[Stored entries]
▼
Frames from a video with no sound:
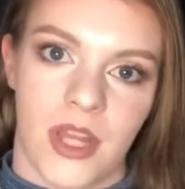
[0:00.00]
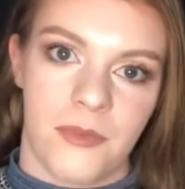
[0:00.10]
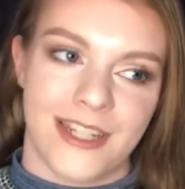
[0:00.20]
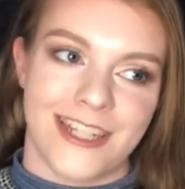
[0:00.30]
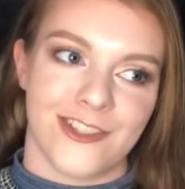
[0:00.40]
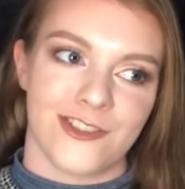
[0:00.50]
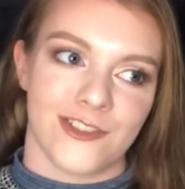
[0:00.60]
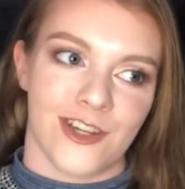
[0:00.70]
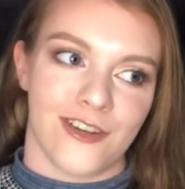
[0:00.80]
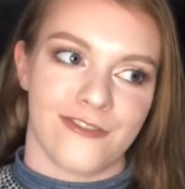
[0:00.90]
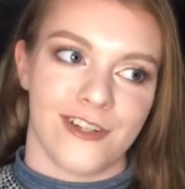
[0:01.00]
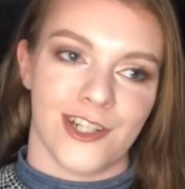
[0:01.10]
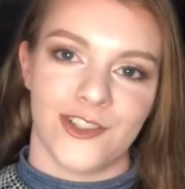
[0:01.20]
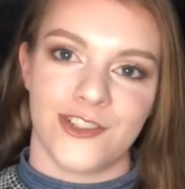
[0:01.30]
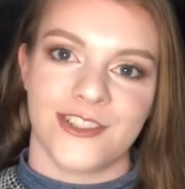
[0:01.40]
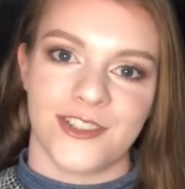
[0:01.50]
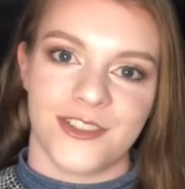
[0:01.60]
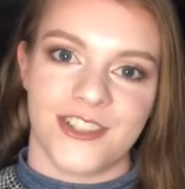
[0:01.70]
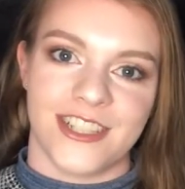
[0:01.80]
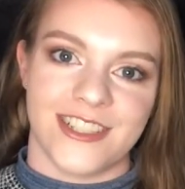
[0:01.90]
My dad's just gone for lunch, so
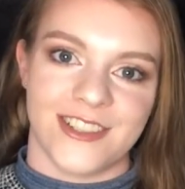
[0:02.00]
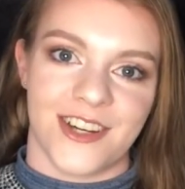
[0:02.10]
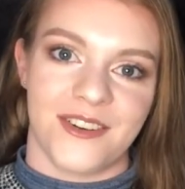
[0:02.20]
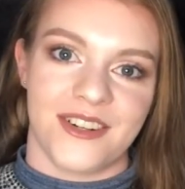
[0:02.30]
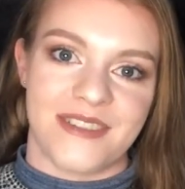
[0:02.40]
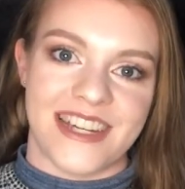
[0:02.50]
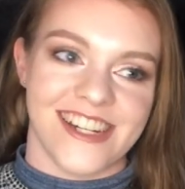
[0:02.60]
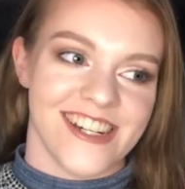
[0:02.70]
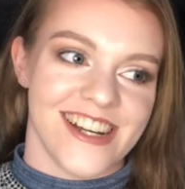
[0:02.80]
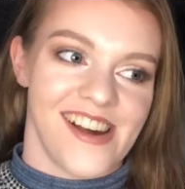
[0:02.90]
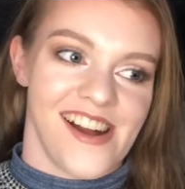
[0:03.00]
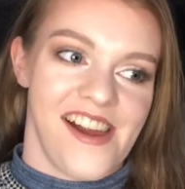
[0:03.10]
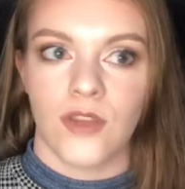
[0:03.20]
she does not want to be here now.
▲
*REQUIRED WORK*. Print each record exactly as it stands, leaving the images out.

*TASK SOLUTION*.
Frames from a video with no sound:
[0:00.00]
[0:00.10]
[0:00.20]
[0:00.30]
[0:00.40]
[0:00.50]
[0:00.60]
[0:00.70]
[0:00.80]
[0:00.90]
[0:01.00]
[0:01.10]
[0:01.20]
[0:01.30]
[0:01.40]
[0:01.50]
[0:01.60]
[0:01.70]
[0:01.80]
[0:01.90]
My dad's just gone for lunch, so
[0:02.00]
[0:02.10]
[0:02.20]
[0:02.30]
[0:02.40]
[0:02.50]
[0:02.60]
[0:02.70]
[0:02.80]
[0:02.90]
[0:03.00]
[0:03.10]
[0:03.20]
she does not want to be here now.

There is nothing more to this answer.